# PROBLEM REQUIREMENTS
Give back the line that contains "[00:01:36.47]" and every following line, exactly as they appear, through the end of the data.

# Saved data entries
┌──

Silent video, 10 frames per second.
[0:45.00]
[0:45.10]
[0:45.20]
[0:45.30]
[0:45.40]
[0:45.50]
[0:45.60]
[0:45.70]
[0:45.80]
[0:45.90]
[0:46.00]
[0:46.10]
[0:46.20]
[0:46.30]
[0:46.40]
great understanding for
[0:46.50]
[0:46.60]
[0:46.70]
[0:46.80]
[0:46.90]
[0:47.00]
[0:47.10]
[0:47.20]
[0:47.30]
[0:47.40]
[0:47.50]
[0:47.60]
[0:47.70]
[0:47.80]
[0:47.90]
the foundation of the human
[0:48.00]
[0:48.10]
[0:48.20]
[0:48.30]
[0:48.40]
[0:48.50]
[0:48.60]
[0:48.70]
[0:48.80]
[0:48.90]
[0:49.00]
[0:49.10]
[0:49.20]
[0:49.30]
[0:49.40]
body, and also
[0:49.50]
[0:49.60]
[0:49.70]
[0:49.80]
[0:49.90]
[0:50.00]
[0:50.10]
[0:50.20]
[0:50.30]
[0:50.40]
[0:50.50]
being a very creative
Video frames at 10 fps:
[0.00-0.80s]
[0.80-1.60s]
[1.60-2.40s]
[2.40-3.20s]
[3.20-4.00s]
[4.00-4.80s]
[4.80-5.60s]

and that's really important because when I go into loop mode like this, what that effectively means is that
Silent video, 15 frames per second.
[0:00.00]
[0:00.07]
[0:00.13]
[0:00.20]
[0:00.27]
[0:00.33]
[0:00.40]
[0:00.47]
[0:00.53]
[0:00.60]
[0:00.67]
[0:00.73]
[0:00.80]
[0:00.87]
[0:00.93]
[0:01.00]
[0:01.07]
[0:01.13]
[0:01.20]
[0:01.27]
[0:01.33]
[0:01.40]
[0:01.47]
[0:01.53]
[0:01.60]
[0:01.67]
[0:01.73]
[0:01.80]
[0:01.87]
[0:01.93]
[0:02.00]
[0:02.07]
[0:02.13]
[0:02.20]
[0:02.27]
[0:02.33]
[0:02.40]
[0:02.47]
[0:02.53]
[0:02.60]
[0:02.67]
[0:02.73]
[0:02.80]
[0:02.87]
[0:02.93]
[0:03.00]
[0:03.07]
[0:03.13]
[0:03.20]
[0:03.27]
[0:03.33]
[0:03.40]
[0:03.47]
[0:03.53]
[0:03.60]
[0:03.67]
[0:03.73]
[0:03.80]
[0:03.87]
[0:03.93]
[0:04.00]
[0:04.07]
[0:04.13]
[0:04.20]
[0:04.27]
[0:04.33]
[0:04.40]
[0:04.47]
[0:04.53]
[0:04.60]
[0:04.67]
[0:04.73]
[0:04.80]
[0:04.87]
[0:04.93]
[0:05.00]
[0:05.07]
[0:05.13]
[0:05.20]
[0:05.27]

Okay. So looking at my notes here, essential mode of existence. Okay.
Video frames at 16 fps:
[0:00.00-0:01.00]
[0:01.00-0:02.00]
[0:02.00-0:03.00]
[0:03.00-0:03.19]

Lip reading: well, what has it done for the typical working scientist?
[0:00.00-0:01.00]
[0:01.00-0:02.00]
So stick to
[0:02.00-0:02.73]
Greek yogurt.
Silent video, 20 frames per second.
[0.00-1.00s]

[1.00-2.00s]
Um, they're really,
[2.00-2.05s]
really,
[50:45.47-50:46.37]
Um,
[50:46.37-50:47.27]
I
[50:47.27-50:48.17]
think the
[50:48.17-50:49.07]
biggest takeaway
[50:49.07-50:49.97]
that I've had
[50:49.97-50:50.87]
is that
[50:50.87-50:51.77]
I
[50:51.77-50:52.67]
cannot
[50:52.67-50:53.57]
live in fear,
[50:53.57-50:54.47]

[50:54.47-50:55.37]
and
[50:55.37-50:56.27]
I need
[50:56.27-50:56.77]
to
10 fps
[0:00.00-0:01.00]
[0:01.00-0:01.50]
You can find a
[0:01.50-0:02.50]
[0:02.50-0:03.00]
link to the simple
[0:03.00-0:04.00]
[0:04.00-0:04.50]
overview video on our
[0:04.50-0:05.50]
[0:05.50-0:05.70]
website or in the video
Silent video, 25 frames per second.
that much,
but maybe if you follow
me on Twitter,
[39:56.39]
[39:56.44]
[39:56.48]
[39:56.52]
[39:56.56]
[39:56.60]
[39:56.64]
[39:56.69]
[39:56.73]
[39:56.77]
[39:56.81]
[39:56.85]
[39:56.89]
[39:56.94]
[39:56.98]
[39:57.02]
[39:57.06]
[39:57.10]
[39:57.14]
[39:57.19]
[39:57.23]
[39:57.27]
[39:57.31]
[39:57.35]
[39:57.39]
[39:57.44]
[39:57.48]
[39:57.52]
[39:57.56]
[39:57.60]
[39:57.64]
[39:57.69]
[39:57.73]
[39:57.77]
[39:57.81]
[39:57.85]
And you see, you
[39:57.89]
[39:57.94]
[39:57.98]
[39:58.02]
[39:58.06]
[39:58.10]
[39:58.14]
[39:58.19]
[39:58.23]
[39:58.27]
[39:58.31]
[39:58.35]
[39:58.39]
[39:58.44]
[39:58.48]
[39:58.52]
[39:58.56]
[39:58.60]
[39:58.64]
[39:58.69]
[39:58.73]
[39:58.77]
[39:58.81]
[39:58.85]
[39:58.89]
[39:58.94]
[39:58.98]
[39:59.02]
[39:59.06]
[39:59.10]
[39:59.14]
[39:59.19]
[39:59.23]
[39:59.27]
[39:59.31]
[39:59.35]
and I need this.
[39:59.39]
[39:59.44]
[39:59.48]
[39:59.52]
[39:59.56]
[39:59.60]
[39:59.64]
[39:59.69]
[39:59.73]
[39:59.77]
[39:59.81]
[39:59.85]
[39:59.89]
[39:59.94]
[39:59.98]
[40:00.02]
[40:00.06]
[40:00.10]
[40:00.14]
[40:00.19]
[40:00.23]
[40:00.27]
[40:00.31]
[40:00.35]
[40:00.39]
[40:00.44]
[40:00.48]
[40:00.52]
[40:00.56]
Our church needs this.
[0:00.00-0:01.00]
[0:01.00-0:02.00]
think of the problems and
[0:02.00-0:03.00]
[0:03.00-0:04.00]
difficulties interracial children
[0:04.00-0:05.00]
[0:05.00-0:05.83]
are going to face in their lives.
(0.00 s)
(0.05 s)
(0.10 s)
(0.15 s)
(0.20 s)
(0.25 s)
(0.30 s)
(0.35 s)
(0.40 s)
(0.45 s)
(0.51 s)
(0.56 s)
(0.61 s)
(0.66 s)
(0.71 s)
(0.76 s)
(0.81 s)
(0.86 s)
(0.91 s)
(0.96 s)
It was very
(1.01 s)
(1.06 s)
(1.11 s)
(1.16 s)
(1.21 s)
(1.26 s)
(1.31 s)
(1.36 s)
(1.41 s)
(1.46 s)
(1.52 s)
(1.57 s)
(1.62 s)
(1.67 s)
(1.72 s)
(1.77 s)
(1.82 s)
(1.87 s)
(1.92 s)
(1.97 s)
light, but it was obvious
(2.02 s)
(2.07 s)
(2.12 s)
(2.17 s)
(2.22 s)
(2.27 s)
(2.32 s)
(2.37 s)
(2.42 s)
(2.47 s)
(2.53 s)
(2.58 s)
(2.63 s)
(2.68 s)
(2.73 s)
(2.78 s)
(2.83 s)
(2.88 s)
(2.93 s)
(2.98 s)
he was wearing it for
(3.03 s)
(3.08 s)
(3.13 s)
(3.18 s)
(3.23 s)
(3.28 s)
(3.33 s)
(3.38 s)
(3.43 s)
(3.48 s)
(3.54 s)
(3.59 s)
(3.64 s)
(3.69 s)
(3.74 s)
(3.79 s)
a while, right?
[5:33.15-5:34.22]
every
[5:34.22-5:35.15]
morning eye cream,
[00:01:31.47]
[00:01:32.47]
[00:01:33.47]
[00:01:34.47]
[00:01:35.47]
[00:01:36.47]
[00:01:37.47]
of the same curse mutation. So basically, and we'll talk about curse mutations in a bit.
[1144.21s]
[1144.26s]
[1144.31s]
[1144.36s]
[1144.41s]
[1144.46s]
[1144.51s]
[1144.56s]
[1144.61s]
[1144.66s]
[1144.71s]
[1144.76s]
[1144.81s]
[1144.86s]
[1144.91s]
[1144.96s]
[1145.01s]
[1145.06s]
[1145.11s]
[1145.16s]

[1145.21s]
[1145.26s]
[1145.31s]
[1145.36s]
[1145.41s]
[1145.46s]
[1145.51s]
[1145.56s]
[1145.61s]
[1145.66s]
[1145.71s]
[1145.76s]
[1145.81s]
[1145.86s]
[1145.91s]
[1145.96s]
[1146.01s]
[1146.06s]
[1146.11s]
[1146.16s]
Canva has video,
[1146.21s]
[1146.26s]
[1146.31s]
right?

└──

# SOLUTION TO THIS EXERCISE
[00:01:36.47]
[00:01:37.47]
of the same curse mutation. So basically, and we'll talk about curse mutations in a bit.
[1144.21s]
[1144.26s]
[1144.31s]
[1144.36s]
[1144.41s]
[1144.46s]
[1144.51s]
[1144.56s]
[1144.61s]
[1144.66s]
[1144.71s]
[1144.76s]
[1144.81s]
[1144.86s]
[1144.91s]
[1144.96s]
[1145.01s]
[1145.06s]
[1145.11s]
[1145.16s]

[1145.21s]
[1145.26s]
[1145.31s]
[1145.36s]
[1145.41s]
[1145.46s]
[1145.51s]
[1145.56s]
[1145.61s]
[1145.66s]
[1145.71s]
[1145.76s]
[1145.81s]
[1145.86s]
[1145.91s]
[1145.96s]
[1146.01s]
[1146.06s]
[1146.11s]
[1146.16s]
Canva has video,
[1146.21s]
[1146.26s]
[1146.31s]
right?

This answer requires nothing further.